## PROBLEM TO WORK ON
Give the entries again exactly, without pictures.

*** Opening of RECORDS TO PROCESS ***

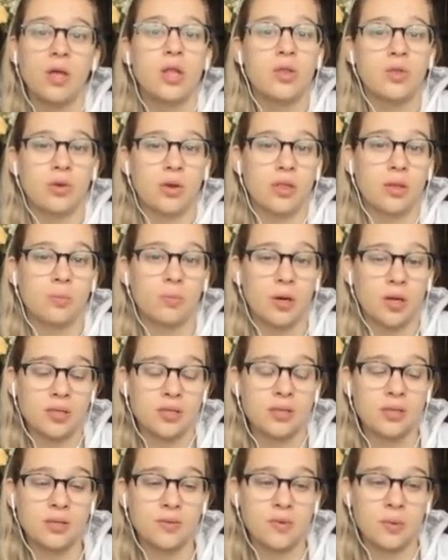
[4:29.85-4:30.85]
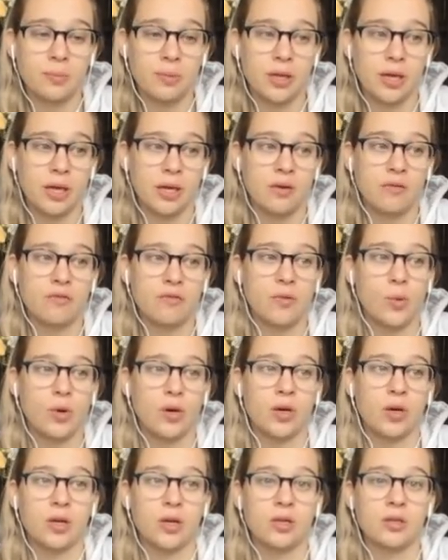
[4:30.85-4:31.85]
throughout the process of applying
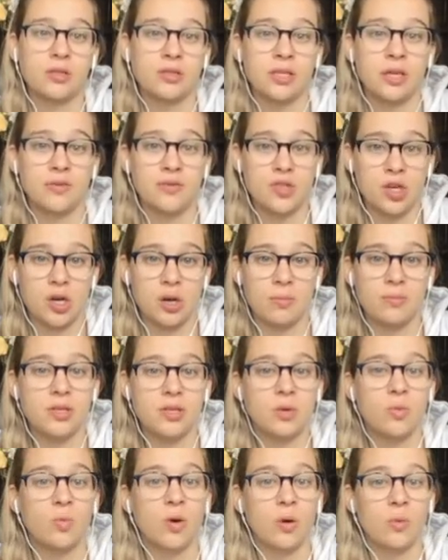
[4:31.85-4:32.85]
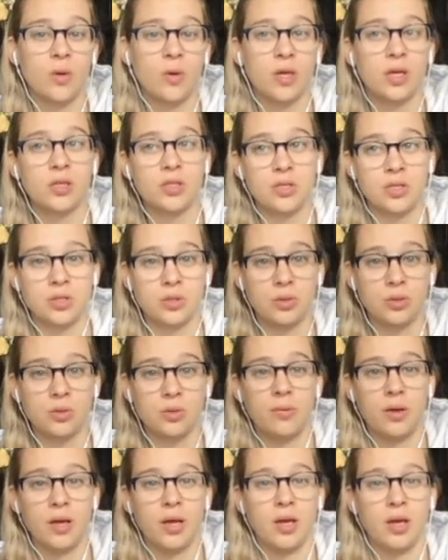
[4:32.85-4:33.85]
for dev jobs and what we can
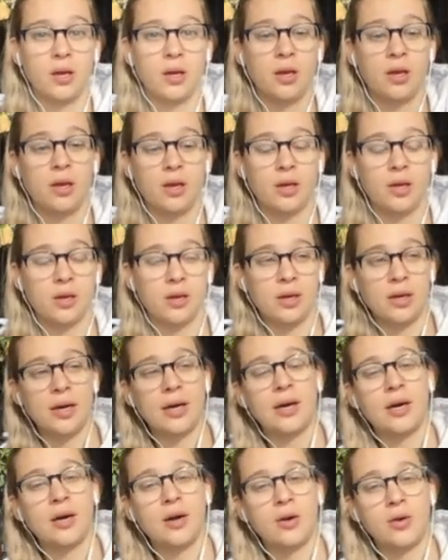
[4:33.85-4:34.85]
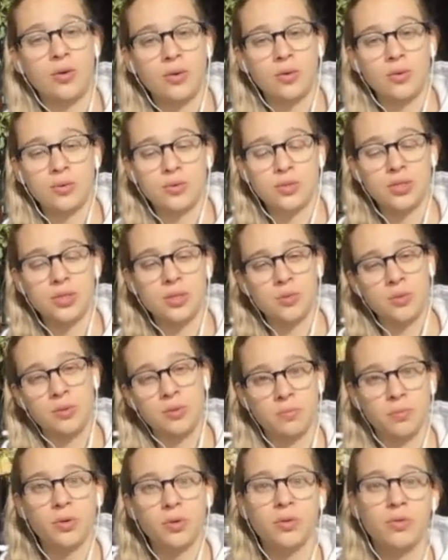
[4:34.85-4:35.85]
do and how to
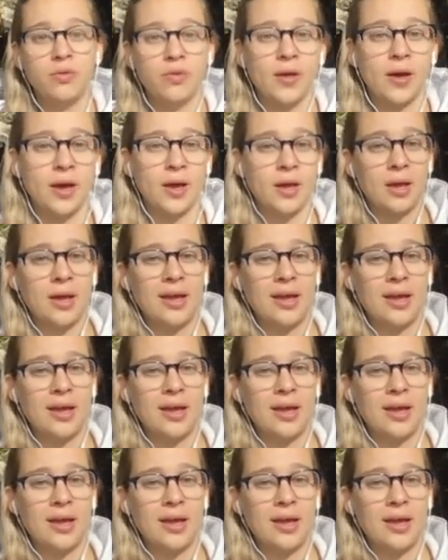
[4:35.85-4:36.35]
improve that.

*** Close of RECORDS TO PROCESS ***

## ANSWER TO THE PROBLEM
[4:29.85-4:30.85]
[4:30.85-4:31.85]
throughout the process of applying
[4:31.85-4:32.85]
[4:32.85-4:33.85]
for dev jobs and what we can
[4:33.85-4:34.85]
[4:34.85-4:35.85]
do and how to
[4:35.85-4:36.35]
improve that.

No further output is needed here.